WHAT TO PRODUCE ->
Could you copy the records below exactly, leaving out any pictures?

THE RECORDS ->
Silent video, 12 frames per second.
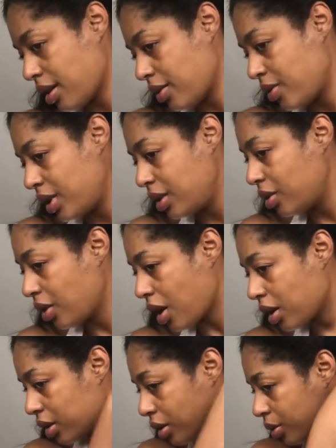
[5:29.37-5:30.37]
what do you
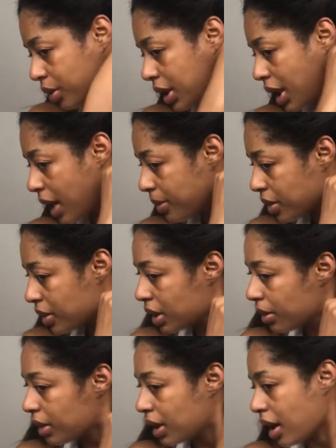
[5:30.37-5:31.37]
call it? A relapse or
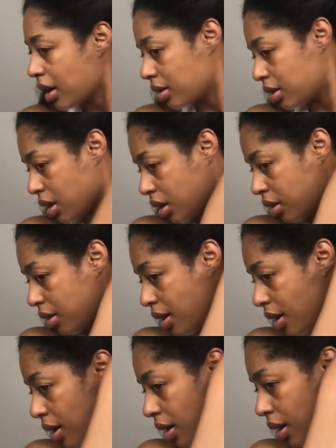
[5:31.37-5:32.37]
something? I don't know.
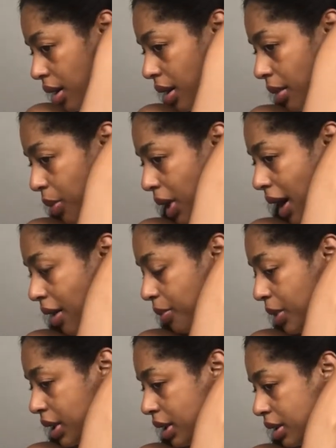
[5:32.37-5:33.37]
But I
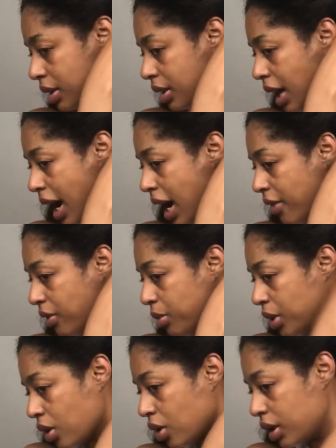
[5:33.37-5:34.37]
haven't
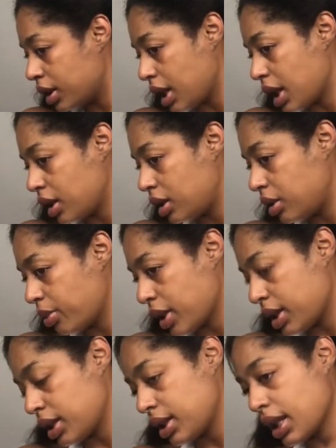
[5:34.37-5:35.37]
been on the
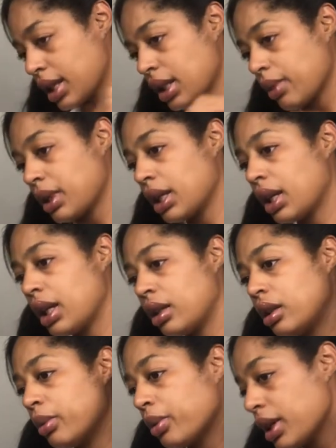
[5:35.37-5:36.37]
antidepressants. I stopped taking
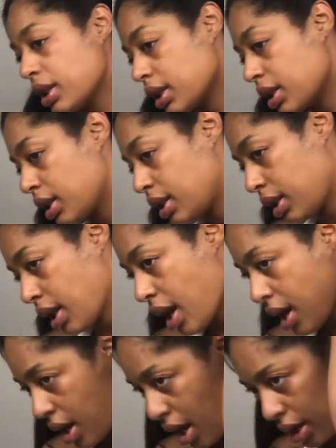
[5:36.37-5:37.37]
antidepressants.
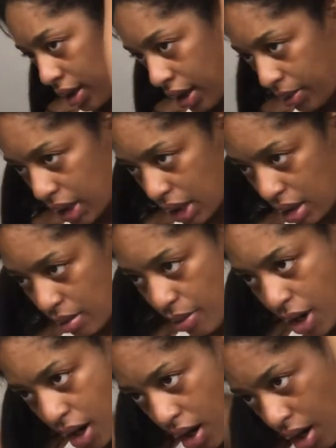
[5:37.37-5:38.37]
I stopped taking
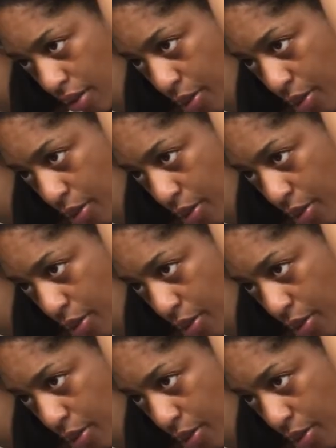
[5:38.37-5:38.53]
my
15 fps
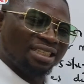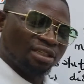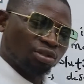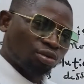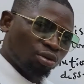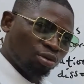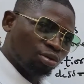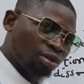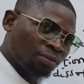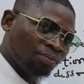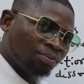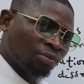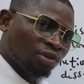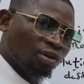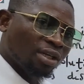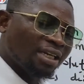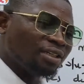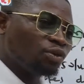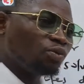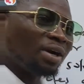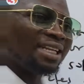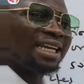Is the solute? Okay,
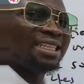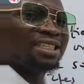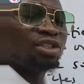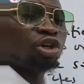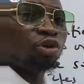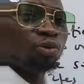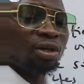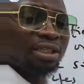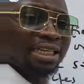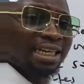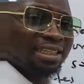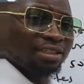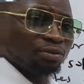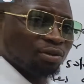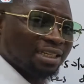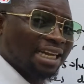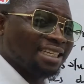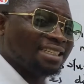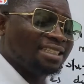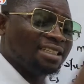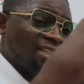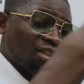the one that is not what? That is what? That
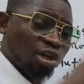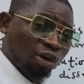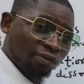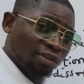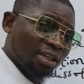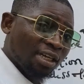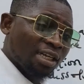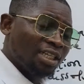is dissolved.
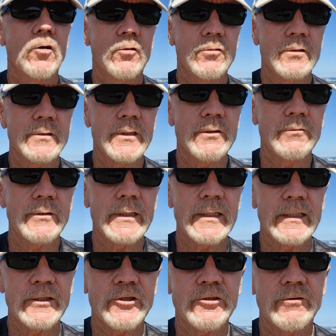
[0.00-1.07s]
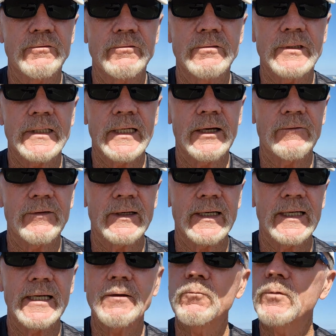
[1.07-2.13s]
got ongoing issues
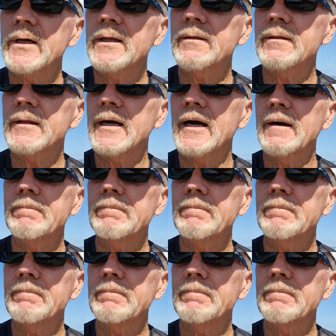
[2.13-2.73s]
currently with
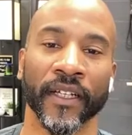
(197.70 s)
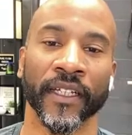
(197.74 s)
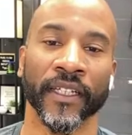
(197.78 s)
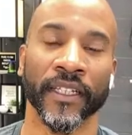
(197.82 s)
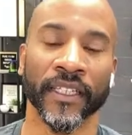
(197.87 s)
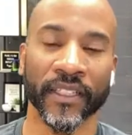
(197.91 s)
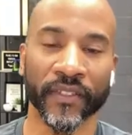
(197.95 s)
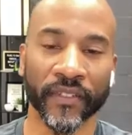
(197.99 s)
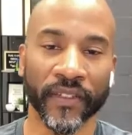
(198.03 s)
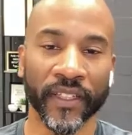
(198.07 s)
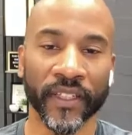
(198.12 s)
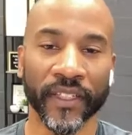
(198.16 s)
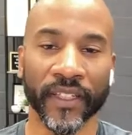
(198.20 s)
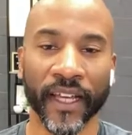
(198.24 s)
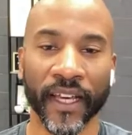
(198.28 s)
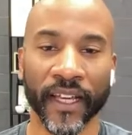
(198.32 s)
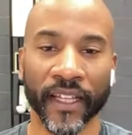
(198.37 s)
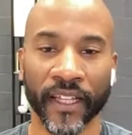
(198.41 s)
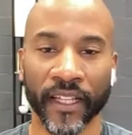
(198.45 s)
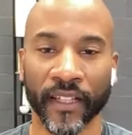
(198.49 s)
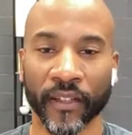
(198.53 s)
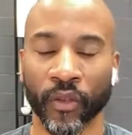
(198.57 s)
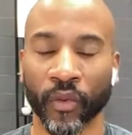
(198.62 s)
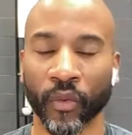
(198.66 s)
And even
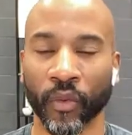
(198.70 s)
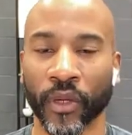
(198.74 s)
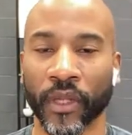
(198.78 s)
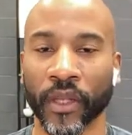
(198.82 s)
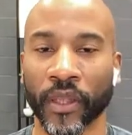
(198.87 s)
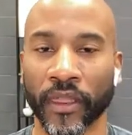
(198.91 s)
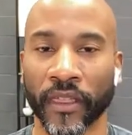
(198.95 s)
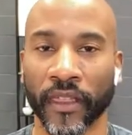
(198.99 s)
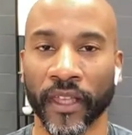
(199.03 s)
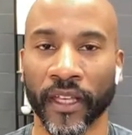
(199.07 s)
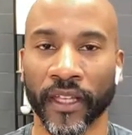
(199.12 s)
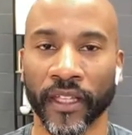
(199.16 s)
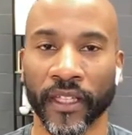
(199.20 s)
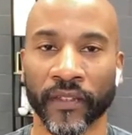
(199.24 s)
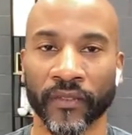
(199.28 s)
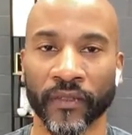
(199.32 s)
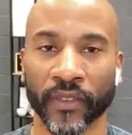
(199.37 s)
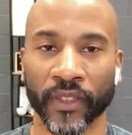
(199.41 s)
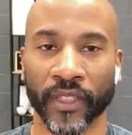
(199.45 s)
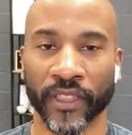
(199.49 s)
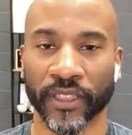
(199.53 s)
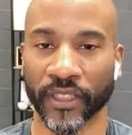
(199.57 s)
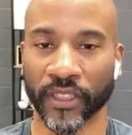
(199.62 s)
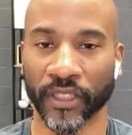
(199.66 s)
then, the one thing,
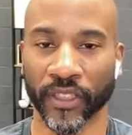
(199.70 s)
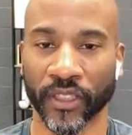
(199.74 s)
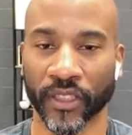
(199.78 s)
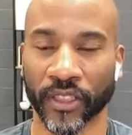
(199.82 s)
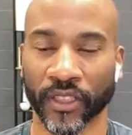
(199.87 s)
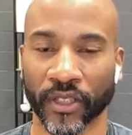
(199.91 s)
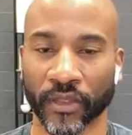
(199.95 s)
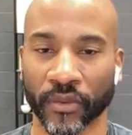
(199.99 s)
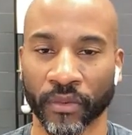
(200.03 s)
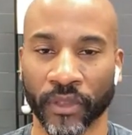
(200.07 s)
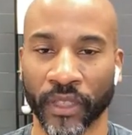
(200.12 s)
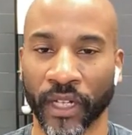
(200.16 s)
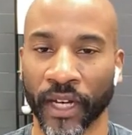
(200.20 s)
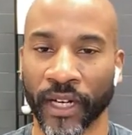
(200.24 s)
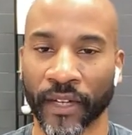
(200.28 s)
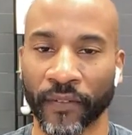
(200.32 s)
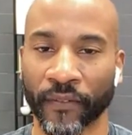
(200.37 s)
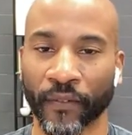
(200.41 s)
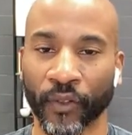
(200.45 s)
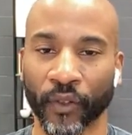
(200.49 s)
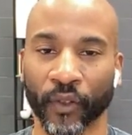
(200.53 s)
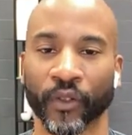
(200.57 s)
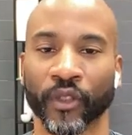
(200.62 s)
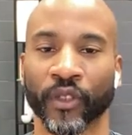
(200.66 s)
even as it's just you and I,
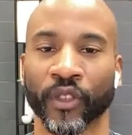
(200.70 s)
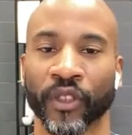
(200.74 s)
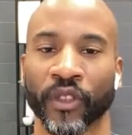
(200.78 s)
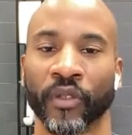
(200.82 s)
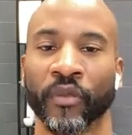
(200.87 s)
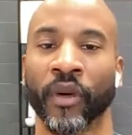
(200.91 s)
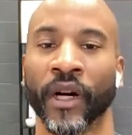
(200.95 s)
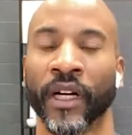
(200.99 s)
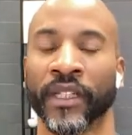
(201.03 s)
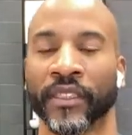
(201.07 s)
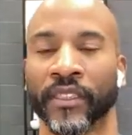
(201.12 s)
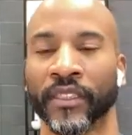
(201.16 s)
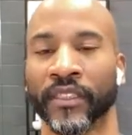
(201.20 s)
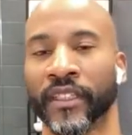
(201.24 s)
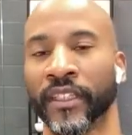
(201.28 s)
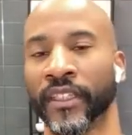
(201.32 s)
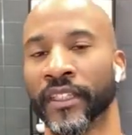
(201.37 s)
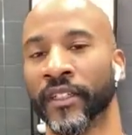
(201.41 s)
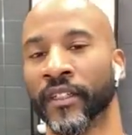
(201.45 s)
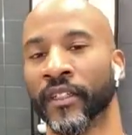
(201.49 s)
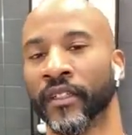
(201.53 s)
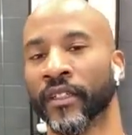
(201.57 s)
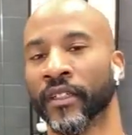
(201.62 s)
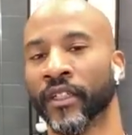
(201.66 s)
and for those who are going to watch this
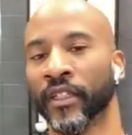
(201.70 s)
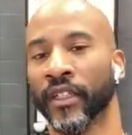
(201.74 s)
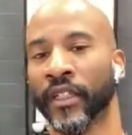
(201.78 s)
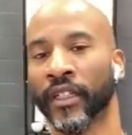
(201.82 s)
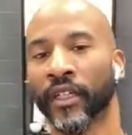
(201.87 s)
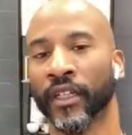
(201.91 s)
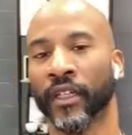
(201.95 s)
later,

SOLUTION TO THIS TASK ->
Silent video, 12 frames per second.
[5:29.37-5:30.37]
what do you
[5:30.37-5:31.37]
call it? A relapse or
[5:31.37-5:32.37]
something? I don't know.
[5:32.37-5:33.37]
But I
[5:33.37-5:34.37]
haven't
[5:34.37-5:35.37]
been on the
[5:35.37-5:36.37]
antidepressants. I stopped taking
[5:36.37-5:37.37]
antidepressants.
[5:37.37-5:38.37]
I stopped taking
[5:38.37-5:38.53]
my
15 fps
Is the solute? Okay,
the one that is not what? That is what? That
is dissolved.
[0.00-1.07s]
[1.07-2.13s]
got ongoing issues
[2.13-2.73s]
currently with
(197.70 s)
(197.74 s)
(197.78 s)
(197.82 s)
(197.87 s)
(197.91 s)
(197.95 s)
(197.99 s)
(198.03 s)
(198.07 s)
(198.12 s)
(198.16 s)
(198.20 s)
(198.24 s)
(198.28 s)
(198.32 s)
(198.37 s)
(198.41 s)
(198.45 s)
(198.49 s)
(198.53 s)
(198.57 s)
(198.62 s)
(198.66 s)
And even
(198.70 s)
(198.74 s)
(198.78 s)
(198.82 s)
(198.87 s)
(198.91 s)
(198.95 s)
(198.99 s)
(199.03 s)
(199.07 s)
(199.12 s)
(199.16 s)
(199.20 s)
(199.24 s)
(199.28 s)
(199.32 s)
(199.37 s)
(199.41 s)
(199.45 s)
(199.49 s)
(199.53 s)
(199.57 s)
(199.62 s)
(199.66 s)
then, the one thing,
(199.70 s)
(199.74 s)
(199.78 s)
(199.82 s)
(199.87 s)
(199.91 s)
(199.95 s)
(199.99 s)
(200.03 s)
(200.07 s)
(200.12 s)
(200.16 s)
(200.20 s)
(200.24 s)
(200.28 s)
(200.32 s)
(200.37 s)
(200.41 s)
(200.45 s)
(200.49 s)
(200.53 s)
(200.57 s)
(200.62 s)
(200.66 s)
even as it's just you and I,
(200.70 s)
(200.74 s)
(200.78 s)
(200.82 s)
(200.87 s)
(200.91 s)
(200.95 s)
(200.99 s)
(201.03 s)
(201.07 s)
(201.12 s)
(201.16 s)
(201.20 s)
(201.24 s)
(201.28 s)
(201.32 s)
(201.37 s)
(201.41 s)
(201.45 s)
(201.49 s)
(201.53 s)
(201.57 s)
(201.62 s)
(201.66 s)
and for those who are going to watch this
(201.70 s)
(201.74 s)
(201.78 s)
(201.82 s)
(201.87 s)
(201.91 s)
(201.95 s)
later,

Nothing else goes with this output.